## Task details
Your task is to print all of the data below exactly, with no pictures included.

## The input
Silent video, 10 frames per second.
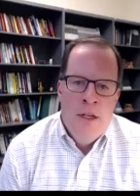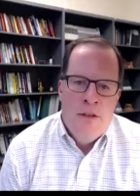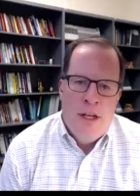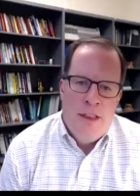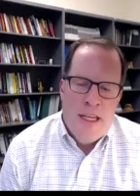
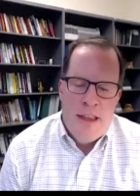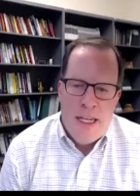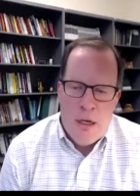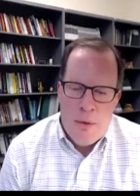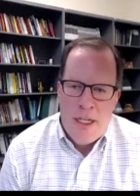So I think
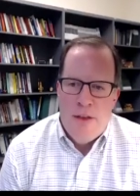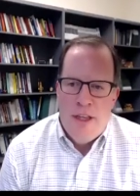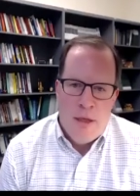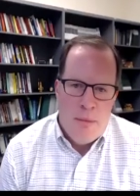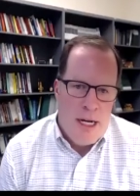there we could
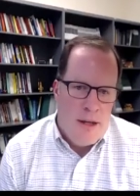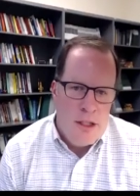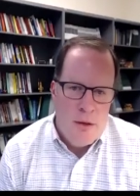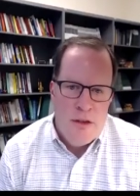think about, you know,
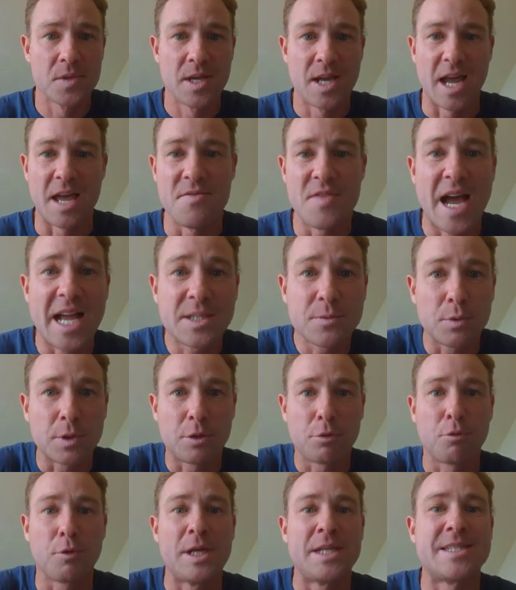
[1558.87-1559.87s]
And that's what
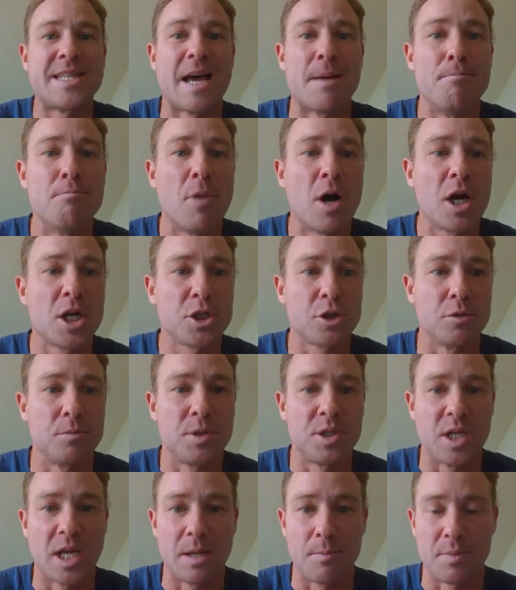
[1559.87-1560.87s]
creates that mushroom
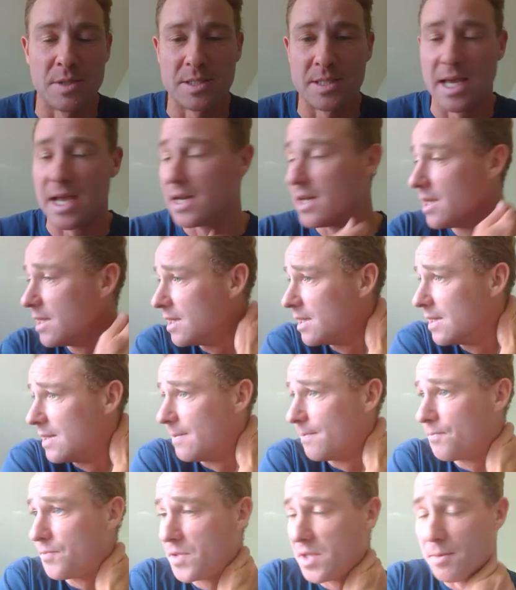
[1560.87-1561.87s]
shape, is that
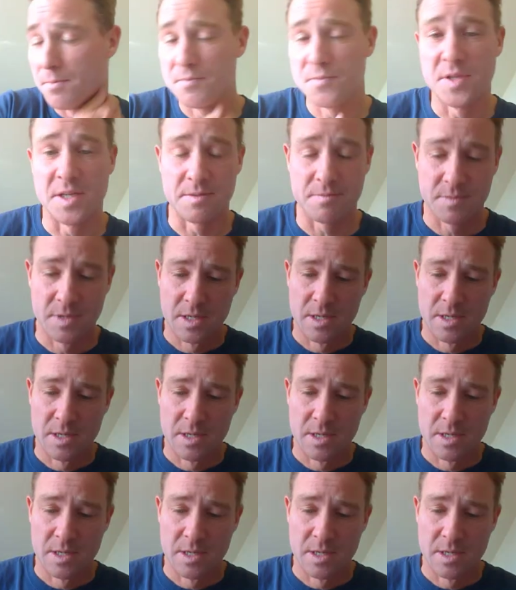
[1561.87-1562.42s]
the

## Answer
Silent video, 10 frames per second.
So I think
there we could
think about, you know,
[1558.87-1559.87s]
And that's what
[1559.87-1560.87s]
creates that mushroom
[1560.87-1561.87s]
shape, is that
[1561.87-1562.42s]
the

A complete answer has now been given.